Records from a data collection
◆ ◆ ◆ ◆ ◆ ◆ ◆

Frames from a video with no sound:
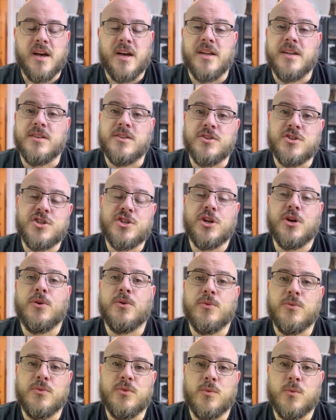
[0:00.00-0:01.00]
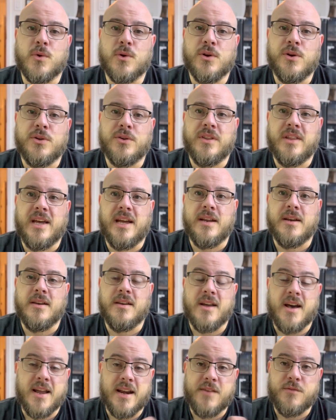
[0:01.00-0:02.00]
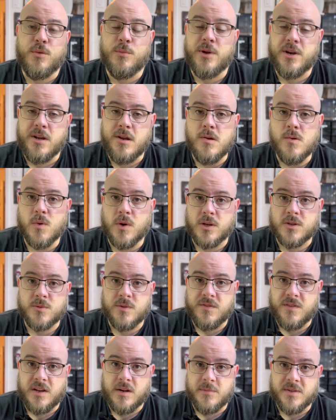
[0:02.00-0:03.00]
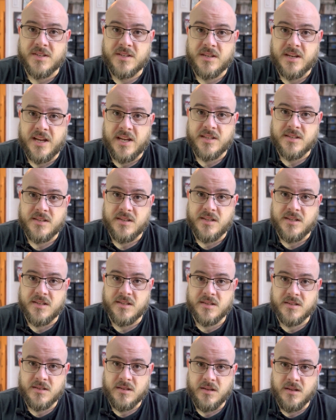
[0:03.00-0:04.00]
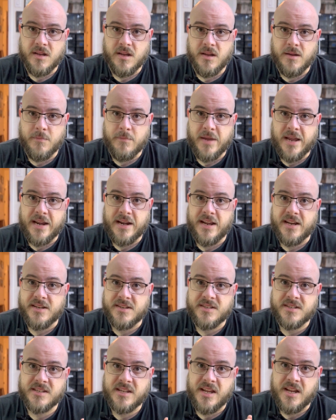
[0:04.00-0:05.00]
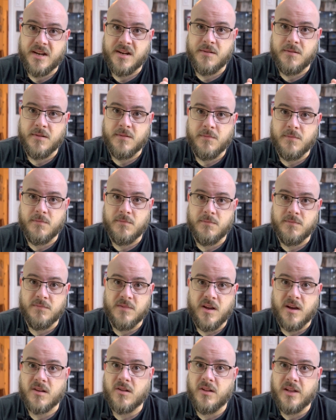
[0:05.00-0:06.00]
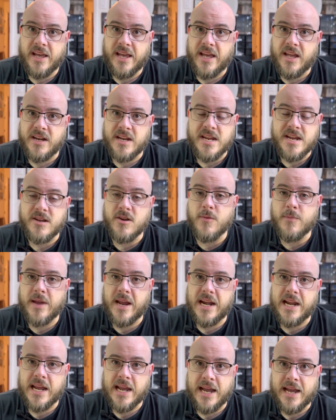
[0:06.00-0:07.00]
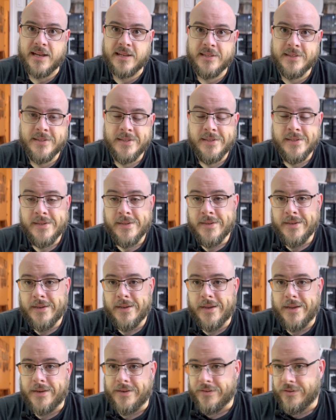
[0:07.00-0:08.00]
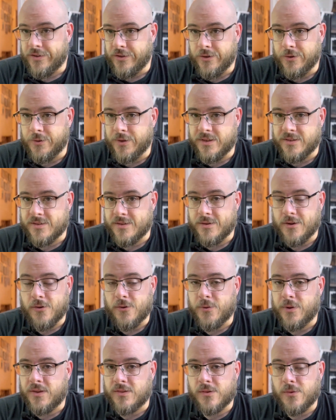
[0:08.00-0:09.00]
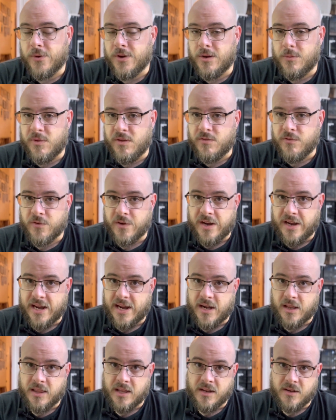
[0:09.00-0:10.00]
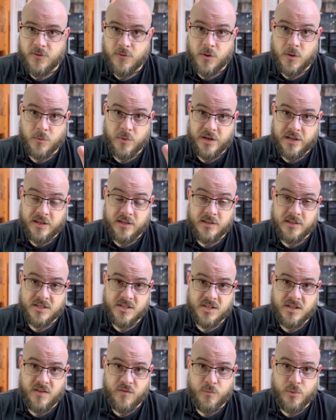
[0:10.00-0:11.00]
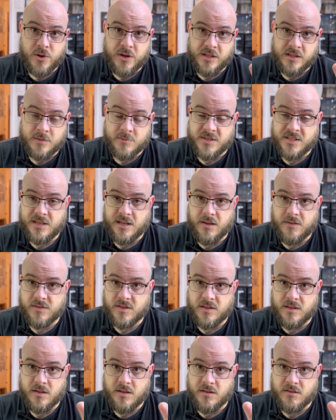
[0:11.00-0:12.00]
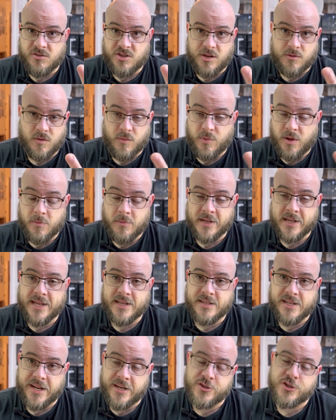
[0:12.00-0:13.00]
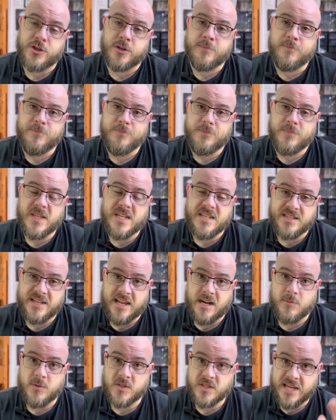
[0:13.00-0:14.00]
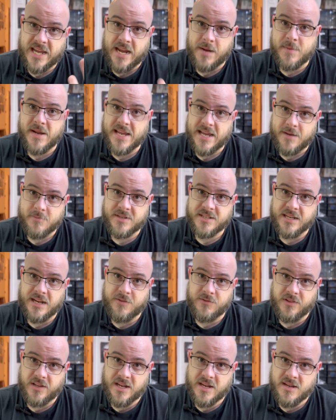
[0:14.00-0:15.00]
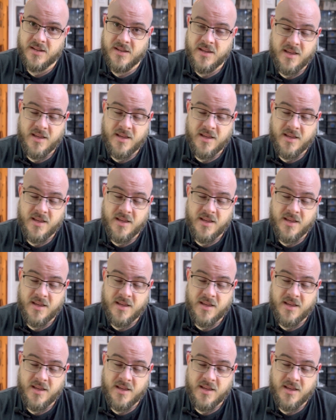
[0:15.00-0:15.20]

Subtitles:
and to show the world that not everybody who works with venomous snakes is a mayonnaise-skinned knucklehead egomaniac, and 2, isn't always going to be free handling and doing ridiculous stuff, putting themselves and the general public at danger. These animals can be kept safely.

◆ ◆ ◆ ◆ ◆ ◆ ◆

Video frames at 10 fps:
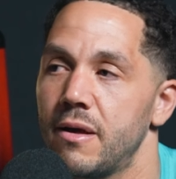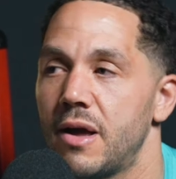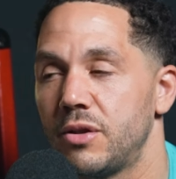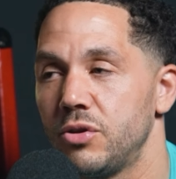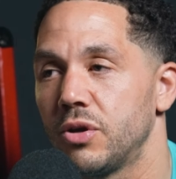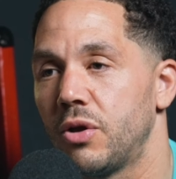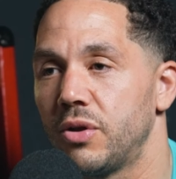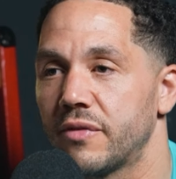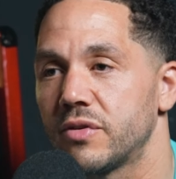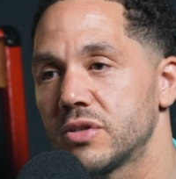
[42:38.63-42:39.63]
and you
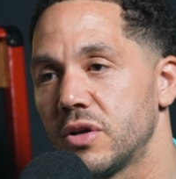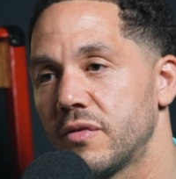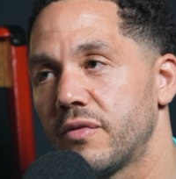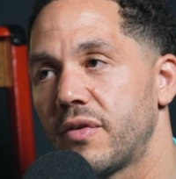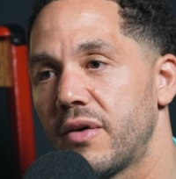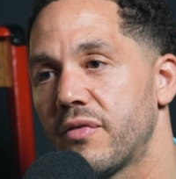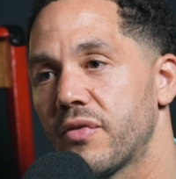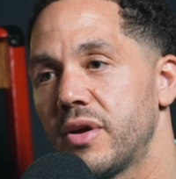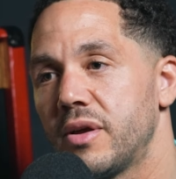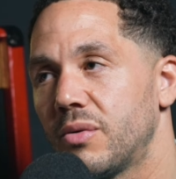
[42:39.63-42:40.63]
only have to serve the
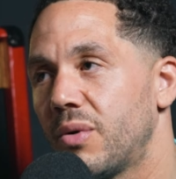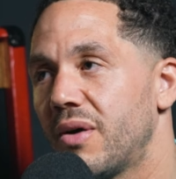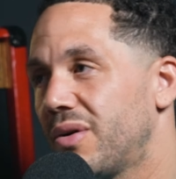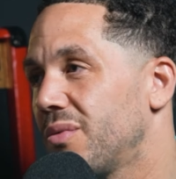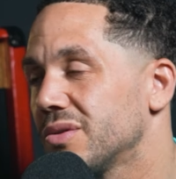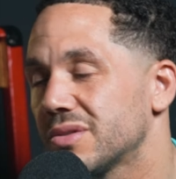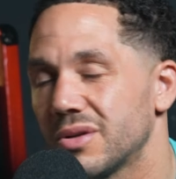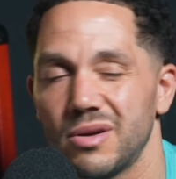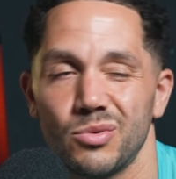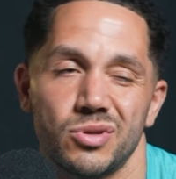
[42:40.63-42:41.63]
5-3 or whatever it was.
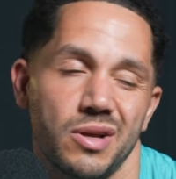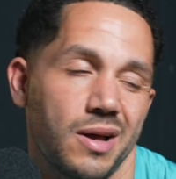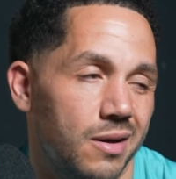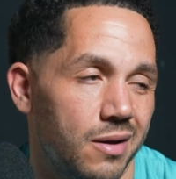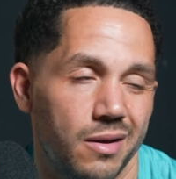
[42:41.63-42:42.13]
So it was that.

◆ ◆ ◆ ◆ ◆ ◆ ◆

* [What the task asks]:
Would you transcribe the lines above exactly, going from the line bearing "Frames from a" through the line bearing "[0:13.00-0:14.00]", and drop the pictures from the copy?

* [Result of the exercise]:
Frames from a video with no sound:
[0:00.00-0:01.00]
[0:01.00-0:02.00]
[0:02.00-0:03.00]
[0:03.00-0:04.00]
[0:04.00-0:05.00]
[0:05.00-0:06.00]
[0:06.00-0:07.00]
[0:07.00-0:08.00]
[0:08.00-0:09.00]
[0:09.00-0:10.00]
[0:10.00-0:11.00]
[0:11.00-0:12.00]
[0:12.00-0:13.00]
[0:13.00-0:14.00]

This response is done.